ABCs of Artscape live on in traveling show

art

April 12, 2009|By Edward Gunts | Edward Gunts,ed.gunts@baltsun.com

For 27 years, Baltimore's Artscape festival typically has presented art exhibits for a brief period, and then the art disappears from public view. But one exhibit has taken on a life of its own, finding new audiences long after the initial show ended.

Alphabet: An Exhibition of Hand-Drawn Lettering and Experimental Topography was one of numerous shows organized for the 2005 Artscape festival. It featured 60 ways to draw the alphabet, as conceived by 47 artists.

But after Artscape ended that year, the city's arts agency began receiving requests to present the Alphabet show in other settings - at art schools, graphic designers' meetings, galleries and elsewhere around the country. With the city's permission, the show became a traveling exhibit, appearing in cities such as Chicago, Seattle, Los Angeles, New York and Portland, Ore. Now it's back for a return engagement in Baltimore, appearing through April 26 at the Current Gallery.

"This is the longest-running Artscape show by far," said Gary Kachadourian, visual arts coordinator for the festival and the Baltimore Office of Promotion and the Arts. "We've had a couple others that have gone one other place, but this is the farthest we've taken it. ... It's a show that people want to see."

Kachadourian said he thinks the show has been popular because it addresses a universal theme, and the artists' responses are both wide-ranging and instructive - a veritable primer on the ABCs of graphic design.

"For Artscape, we're always trying to figure out shows that talk about how to make art," he said. "This seemed like a good show that did that and also focused on a niche."

The premise was simple: Artscape's organizers put out an "open call" for artists to submit new typefaces. One rule was that they could not have been published before. More than 100 artists responded, from students to professionals. The show was curated by Baltimore-based graphic designers Nolen Strals and Bruce Willen, who run a design studio called Post Typography and teach at the Maryland Institute College of Art.

Some artists invented typefaces or updated traditional lettering. Others made letters from images of everyday objects, such as earrings or stuffed animals or railroad tracks. Theo Rosenblum took each letter and "rebuilt" it using images of foods that start with that letter. The letter D, for example, is made from a date, dill, duck, dumpling and deviled egg. Other featured designers included Elaine Lustig Cohen, Ed Fella, Andrew Jeffrey Wright, Paul Nudd, Michael Stout, Sibylle Hagmann and Lump Lipschitz.

The show at Current Gallery includes all the entries from the 2005 exhibit, plus a few more that were added after it began to travel. Organizers say the exhibit has had an impact beyond the showings. Some of the artists were hired to provide graphics for magazine articles, posters or CD covers.

Willen said the show helped inspire a book he and Strals have written about graphic design. Called Lettering & Type, it will be published this fall by Princeton Architectural Press, and includes several examples from the Alphabet exhibit.

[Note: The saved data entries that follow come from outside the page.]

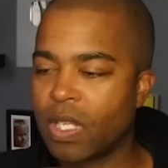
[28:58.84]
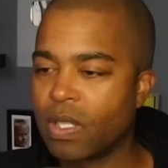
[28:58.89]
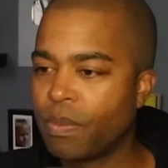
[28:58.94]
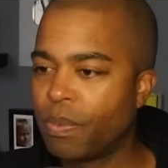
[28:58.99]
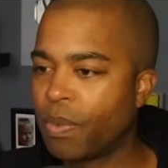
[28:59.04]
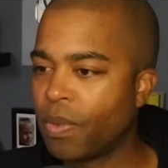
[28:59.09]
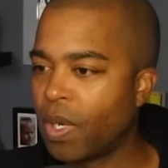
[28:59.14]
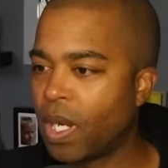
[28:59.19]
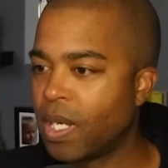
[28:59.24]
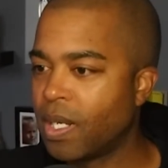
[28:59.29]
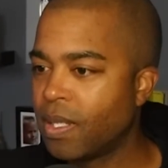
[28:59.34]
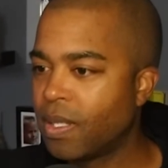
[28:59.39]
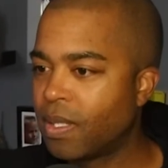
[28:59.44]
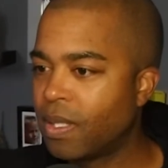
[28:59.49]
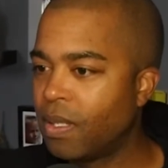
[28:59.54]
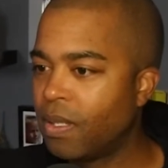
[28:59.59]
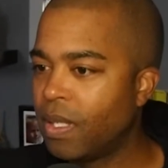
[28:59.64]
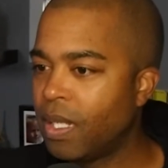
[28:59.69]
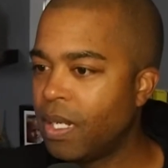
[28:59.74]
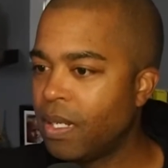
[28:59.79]
Is Piranha
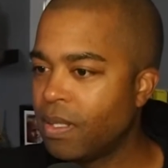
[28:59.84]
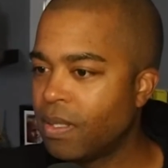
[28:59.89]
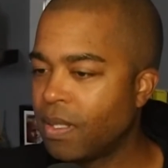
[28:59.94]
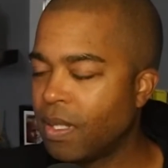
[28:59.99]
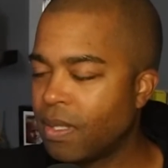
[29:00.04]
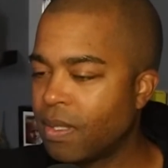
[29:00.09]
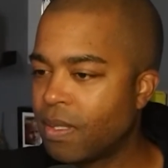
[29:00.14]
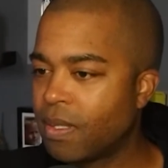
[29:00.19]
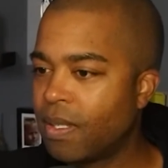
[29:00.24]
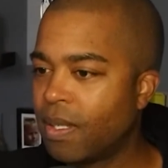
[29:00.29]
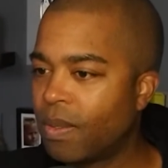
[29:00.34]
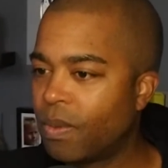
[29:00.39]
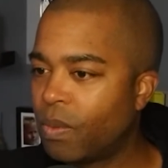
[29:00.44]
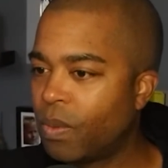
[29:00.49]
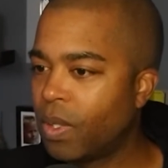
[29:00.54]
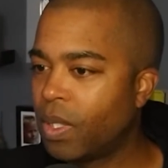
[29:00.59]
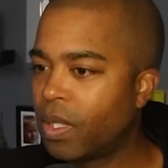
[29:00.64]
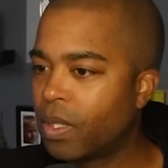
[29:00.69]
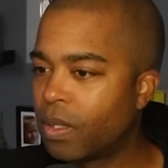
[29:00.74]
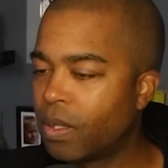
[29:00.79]
still there? She hasn't said a
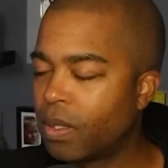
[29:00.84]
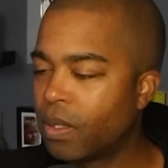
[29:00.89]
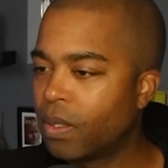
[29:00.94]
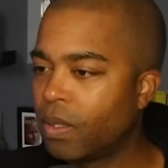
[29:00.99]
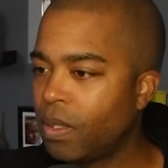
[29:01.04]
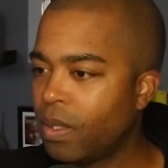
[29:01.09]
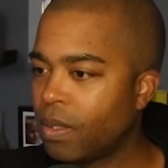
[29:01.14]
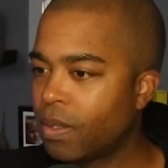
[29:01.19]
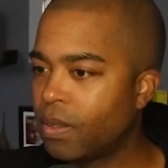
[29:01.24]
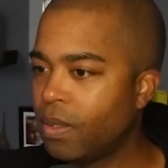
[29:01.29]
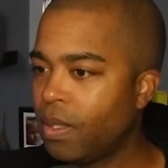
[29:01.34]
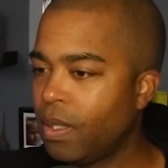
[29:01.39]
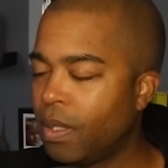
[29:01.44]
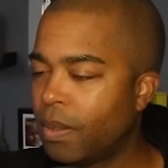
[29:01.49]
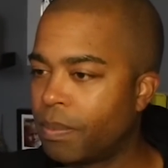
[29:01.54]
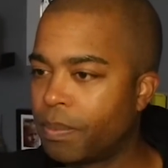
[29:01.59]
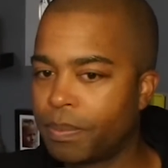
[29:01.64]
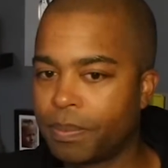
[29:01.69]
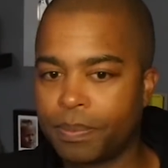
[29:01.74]
word in a long time.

Willen said he thinks the show has drawn strong interest because it's accessible on a variety of levels and demonstrates the many ways artists can reinterpret "an ordinary and ubiquitous subject."

Graphic designers can learn from seeing what their colleagues proposed, he said, while people who don't normally visit galleries and museums can appreciate the whimsical suggestions.

"Everyone can find something to appreciate in [the show], even if you don't know much about art or graphic design," he said. "There are so many unusual or clever takes on the alphabet."